Troponin is a protein found in the muscle cells of the body, with specific forms, troponin I and troponin T, being almost exclusive to the heart muscle. Under normal circumstances, these cardiac-specific troponins are present in the blood in extremely low, often undetectable, amounts. When the heart muscle sustains damage, its cells die and release their contents, including troponin, into the bloodstream.
A quantitative troponin test is a blood test designed to measure the precise amount of these cardiac-specific proteins in circulation. By quantifying the level of troponin, clinicians can gain insight into the presence and extent of heart cell damage.
The Role of the Troponin Test in Diagnosis
A troponin test is ordered in an emergency setting when an individual presents with symptoms suggestive of acute cardiac distress. A healthcare provider may order the test if a patient experiences symptoms such as:
- Chest pain or discomfort, which might be described as pressure, squeezing, or aching
- Pain that radiates to the jaw, neck, back, or one or both arms
- Shortness of breath
- Dizziness or lightheadedness
- Unexplained fatigue
The “quantitative” aspect of the test is important because it provides a specific numerical value for the troponin level, rather than a simple positive or negative result. The procedure itself involves a standard blood draw from a vein, usually in the arm, with no special preparation required from the patient.

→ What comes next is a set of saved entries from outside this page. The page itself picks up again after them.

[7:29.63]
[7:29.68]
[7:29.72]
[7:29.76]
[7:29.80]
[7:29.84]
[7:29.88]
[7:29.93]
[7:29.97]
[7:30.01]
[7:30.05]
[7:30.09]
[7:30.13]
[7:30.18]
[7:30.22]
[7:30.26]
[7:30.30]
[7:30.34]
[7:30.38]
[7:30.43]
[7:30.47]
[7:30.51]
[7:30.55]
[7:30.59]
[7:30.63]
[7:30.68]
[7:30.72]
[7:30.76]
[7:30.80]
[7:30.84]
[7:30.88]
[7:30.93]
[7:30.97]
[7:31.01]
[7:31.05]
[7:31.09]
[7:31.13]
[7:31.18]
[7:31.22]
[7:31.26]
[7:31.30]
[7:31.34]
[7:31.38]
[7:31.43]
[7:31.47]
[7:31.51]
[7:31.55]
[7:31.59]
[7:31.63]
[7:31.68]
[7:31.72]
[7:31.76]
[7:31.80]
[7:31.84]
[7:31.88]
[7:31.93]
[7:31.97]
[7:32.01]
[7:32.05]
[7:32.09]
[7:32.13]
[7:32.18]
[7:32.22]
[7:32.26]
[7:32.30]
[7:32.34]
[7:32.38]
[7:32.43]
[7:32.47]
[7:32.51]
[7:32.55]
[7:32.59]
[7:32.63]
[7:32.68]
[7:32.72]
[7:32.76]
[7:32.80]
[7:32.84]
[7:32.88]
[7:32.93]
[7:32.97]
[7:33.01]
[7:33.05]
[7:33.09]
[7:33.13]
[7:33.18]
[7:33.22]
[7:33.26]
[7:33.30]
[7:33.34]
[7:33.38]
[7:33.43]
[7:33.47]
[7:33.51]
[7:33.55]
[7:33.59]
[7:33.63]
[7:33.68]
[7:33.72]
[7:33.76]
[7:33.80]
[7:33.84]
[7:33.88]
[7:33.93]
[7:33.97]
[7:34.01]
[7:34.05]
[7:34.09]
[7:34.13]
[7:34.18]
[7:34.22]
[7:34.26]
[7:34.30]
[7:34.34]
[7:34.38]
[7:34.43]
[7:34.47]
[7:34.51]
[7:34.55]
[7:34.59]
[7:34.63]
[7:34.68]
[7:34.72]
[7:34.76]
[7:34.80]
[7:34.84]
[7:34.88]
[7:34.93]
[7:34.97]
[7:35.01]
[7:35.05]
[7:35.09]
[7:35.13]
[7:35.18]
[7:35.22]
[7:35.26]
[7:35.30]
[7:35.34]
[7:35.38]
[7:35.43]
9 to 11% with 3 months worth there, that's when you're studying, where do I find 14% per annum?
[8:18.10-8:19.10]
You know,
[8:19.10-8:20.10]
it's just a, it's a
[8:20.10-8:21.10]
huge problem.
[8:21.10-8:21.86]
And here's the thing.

Interpreting Quantitative Troponin Levels
Interpreting the results of a quantitative troponin test is a process that involves looking at both the absolute value and its change over time. In a healthy individual, cardiac troponin levels are so low that they cannot be detected by most standard tests. Different laboratories may have slightly different reference ranges, but a result below 0.04 nanograms per milliliter (ng/mL) is considered normal. An elevated level suggests that some form of heart muscle damage has occurred.
A single high reading is informative, but the pattern of change over several hours is often more diagnostically significant. For this reason, physicians frequently order serial troponin tests, drawing blood upon presentation and then again at specific intervals, such as three and six hours later. A clear rising and falling pattern in the troponin levels is a strong indicator of an acute myocardial infarction, or heart attack. This dynamic change reflects the initial release of troponin from damaged cells followed by its gradual clearance from the bloodstream.
Almost everyone who has had a heart attack will show elevated troponin levels within 12 hours of the event. The peak level of troponin can give an estimation of the extent of the damage to the heart muscle; a higher peak corresponds to more significant injury. Conversely, consistently normal troponin levels for 12 hours after chest pain begins make the diagnosis of a heart attack unlikely.
Causes of Elevated Troponin
The most frequent and significant reason for a markedly elevated troponin level is an acute myocardial infarction, commonly known as a heart attack. A heart attack occurs when blood flow to a part of the heart is blocked, depriving the muscle cells of oxygen and causing them to die. This cell death leads to a substantial release of troponin into the bloodstream.
However, other medical conditions can also cause troponin levels to increase, though often not with the same rapid rise-and-fall pattern seen in a heart attack. Chronic kidney disease is one such condition, as impaired kidney function can reduce the clearance of troponin from the blood. Other potential causes include inflammation of the heart muscle (myocarditis), severe infections (sepsis), a blockage in a lung artery (pulmonary embolism), an abnormally fast heart rate, or even intense physical exercise.
High-Sensitivity Troponin Assays
In recent years, the development of high-sensitivity troponin (hs-troponin) assays has refined the diagnostic process. These newer tests are capable of detecting much lower concentrations of troponin in the blood than previous generations of the test. The primary benefit of hs-troponin tests is the ability to more rapidly identify or exclude a heart attack.
Because they can detect very small changes, these assays can reveal a rise in troponin much sooner, sometimes within one to three hours of symptom onset. This allows physicians to make faster decisions regarding treatment. A consequence of this heightened sensitivity is that these tests may more frequently detect minor troponin elevations caused by conditions other than a heart attack.